The device roadmap for the next few advanced process nodes seems relatively clear. The FinFET topology will subsequently be displaced by a “gate-all-around” device, typically using multiple stacked channels with a metal gate completely surrounding the “nanosheets”. Whereas the fin demonstrates improved gate-to-channel electrostatics due to the gate traversal over the height and thickness of the fin, the stacked nanosheets have further improved this electrostatic control – subthreshold leakage currents are optimized.
An extension to the nanosheet topology that has been proposed is the “forksheet”, as depicted in the figure below. 
The goal of the forksheet R&D is to eliminate the nFET-to-pFET device spacing rule (for a common gate input connection), isolating the two sets of nanosheets with a thin oxide. The tradeoff for this attractive gain in transistor density is that the gate again surrounds the channel volume on three sides – “FinFETs turned on their sides” is a common forksheet analogy.
Although the dates for high-volume manufacturing (HVM) of post-FinFET nodes are somewhat fluid, it is expected that these evolutionary nanosheet/forksheet device topologies would emerge in the 2024-25 timeframe.
There is active process development and device research underway for a myriad of alternatives to the nanosheet. Assuming that the “nano” device topology will be used for at least a couple of process nodes, research needs to be aggressively undertaken now, if any new device is to reach HVM in 2028-30.
At the recent IEDM conference, Synopsys presented their forecast and design-technology co-optimization (DTCO) evaluation results for one of the leading device alternatives for the “1nm” node in this timeframe.  This article summarizes the highlights of their presentation.
The “1nm” Node
The figure below depicts the straight-line trend of transistor density across several recent process nodes. (This graph was provided as part of collaboration between Synopsys and IC Knowledge, Inc.)
Several things to note about this graph:
- the node names on the X-axis represent a simple transition from the 14nm node, with each successive data point defined by the Moore’s Law linear multiplier of 0.7X
Frequent SemiWiki readers are no doubt aware that the actual nomenclature assigned by a foundry to successive nodes has received some “marketing input”. For the sake of this discussion, using the 0.7X names is appropriate, if the goal of the DTCO process development is indeed to remain on this curve.

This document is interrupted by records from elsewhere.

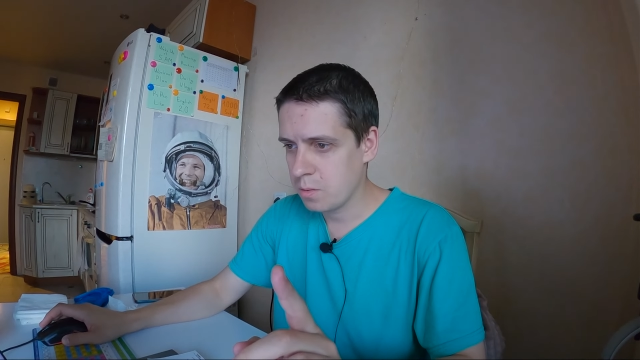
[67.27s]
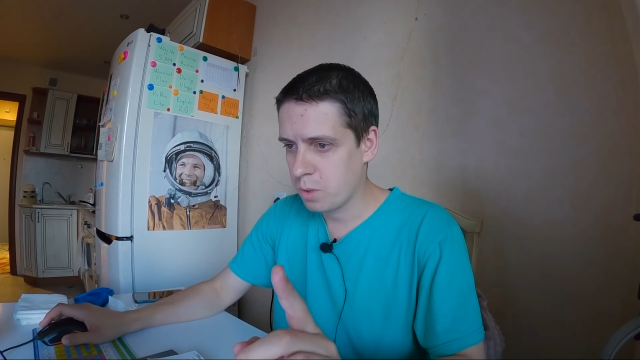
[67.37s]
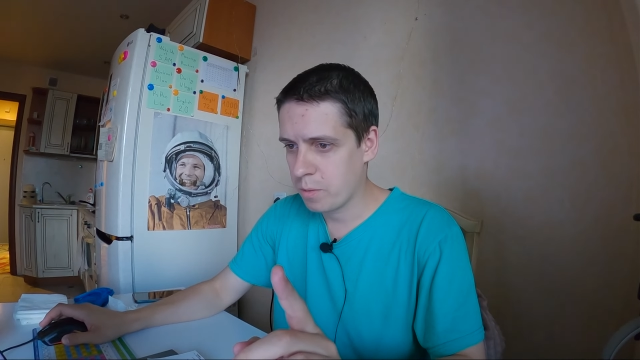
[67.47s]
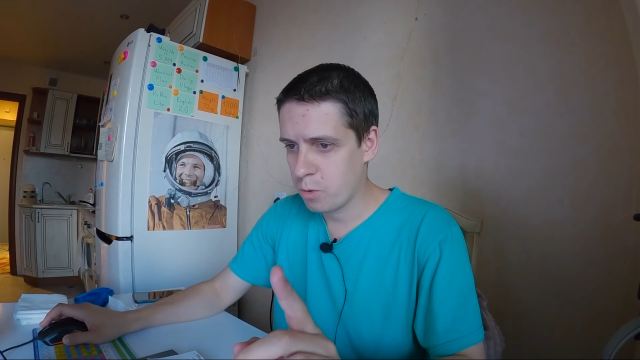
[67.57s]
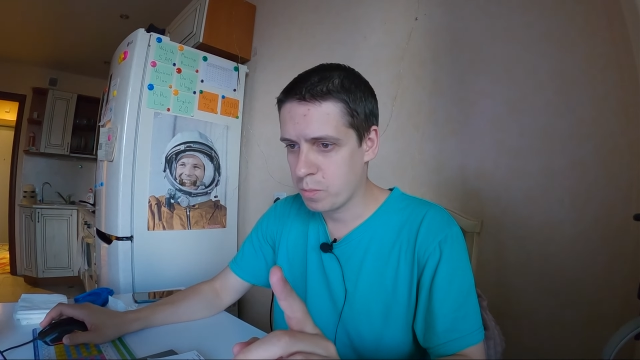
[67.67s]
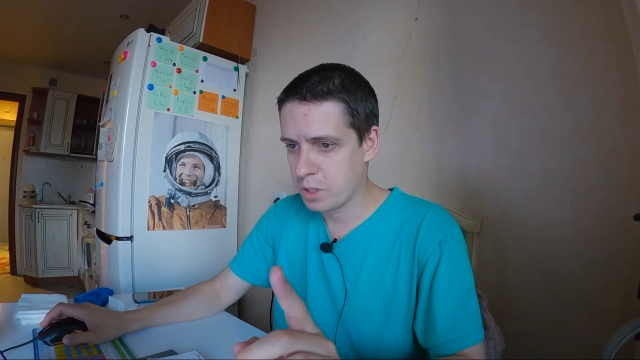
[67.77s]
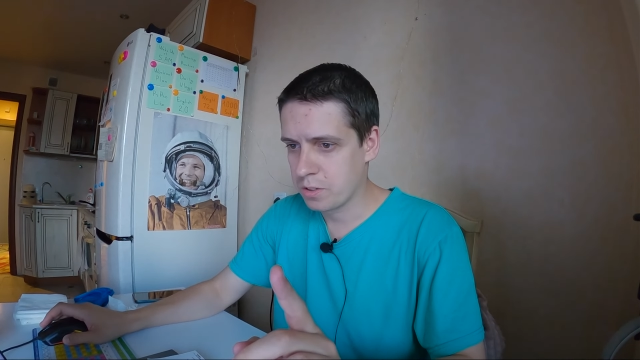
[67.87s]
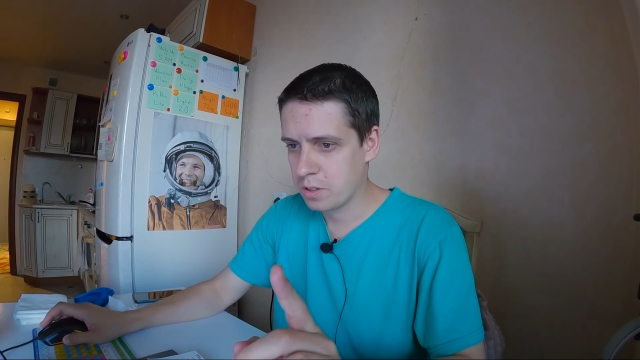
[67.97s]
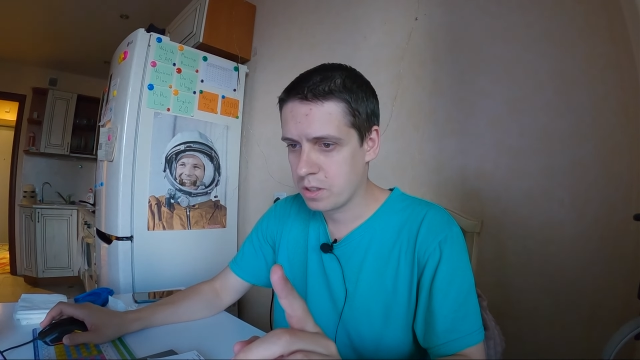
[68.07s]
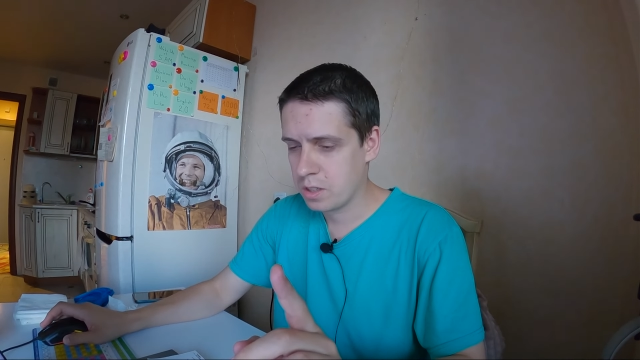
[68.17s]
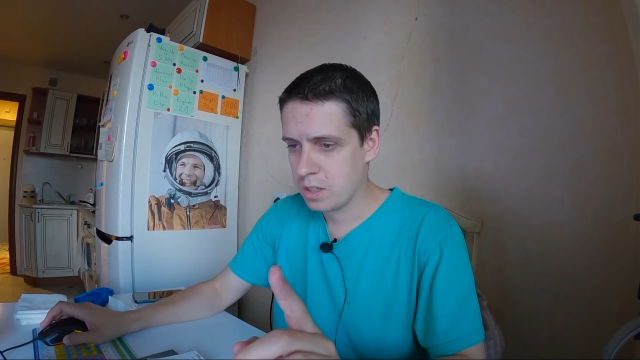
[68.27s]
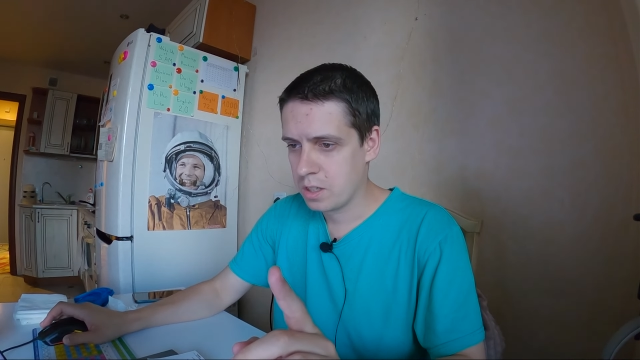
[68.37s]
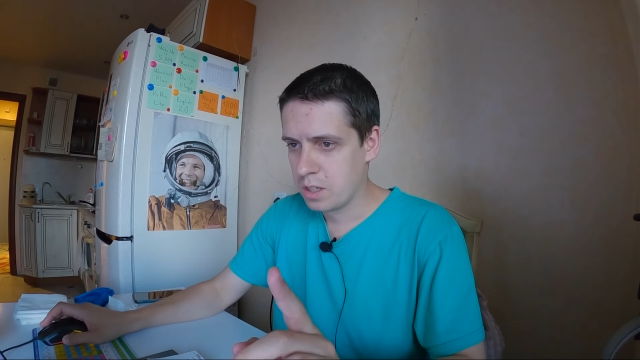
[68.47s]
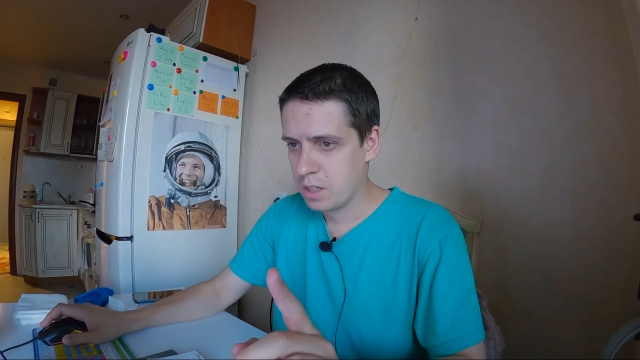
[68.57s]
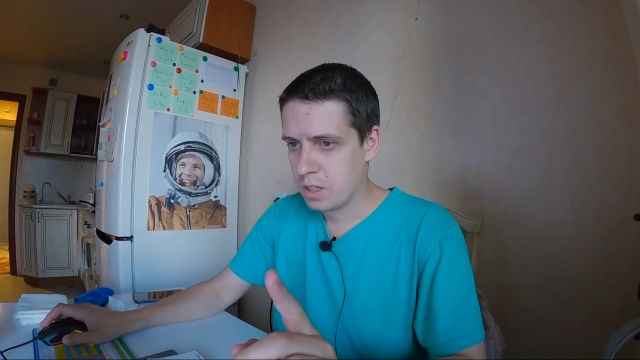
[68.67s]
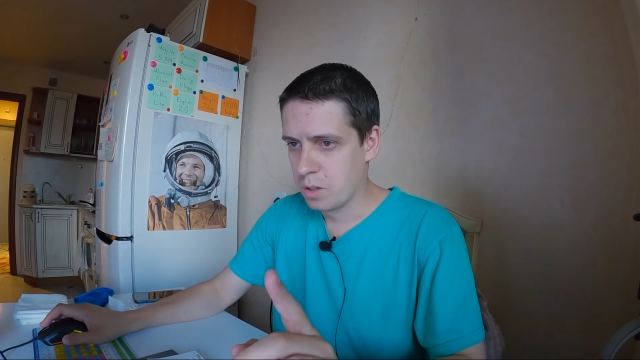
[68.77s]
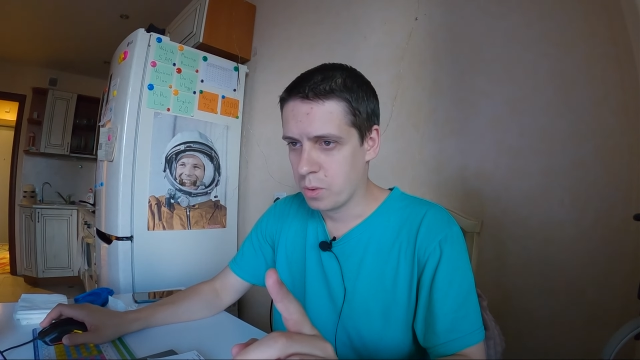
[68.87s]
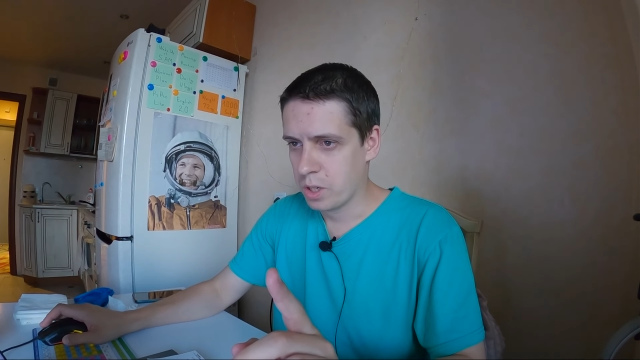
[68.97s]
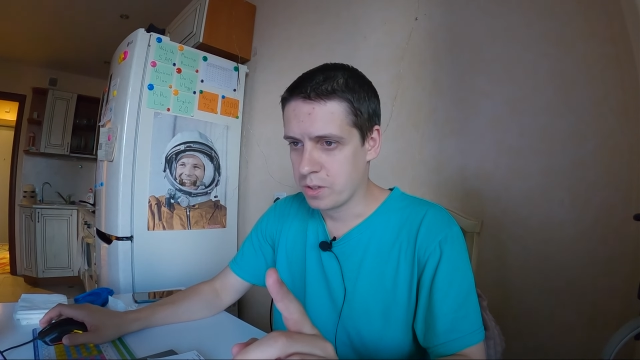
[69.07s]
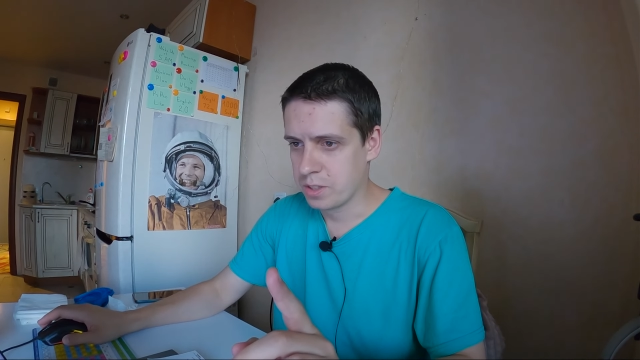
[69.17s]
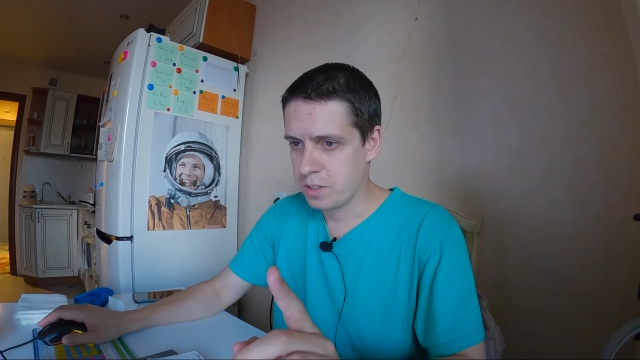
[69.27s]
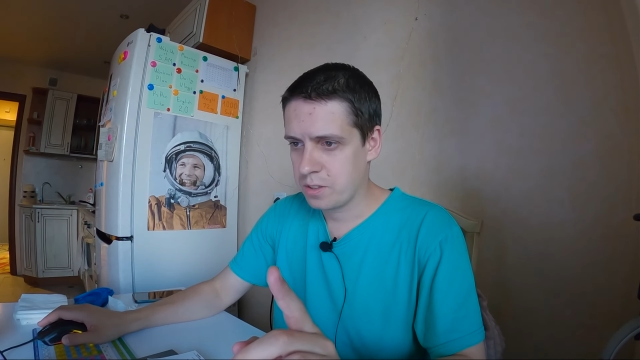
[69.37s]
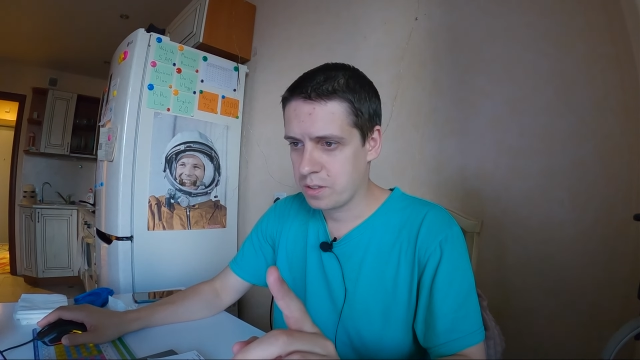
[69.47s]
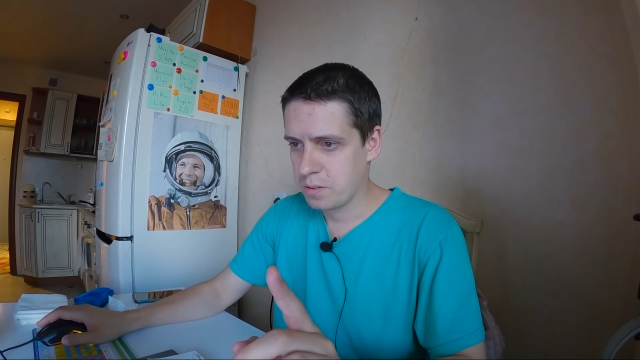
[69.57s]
One moment, where is it?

- the density data points at each node represent metrics from multiple foundries
- the data points include separate measures for logic and SRAM implementations
Logic density is typically associated with the foundation library cell implementation commonly used with the foundry technology. For example, the area of a 2-input NAND cell reflects 4 devices in the cell using:
- the contacted poly pitch (CPP)
- the number of horizontal metal tracks in the cell (for signals and supplies)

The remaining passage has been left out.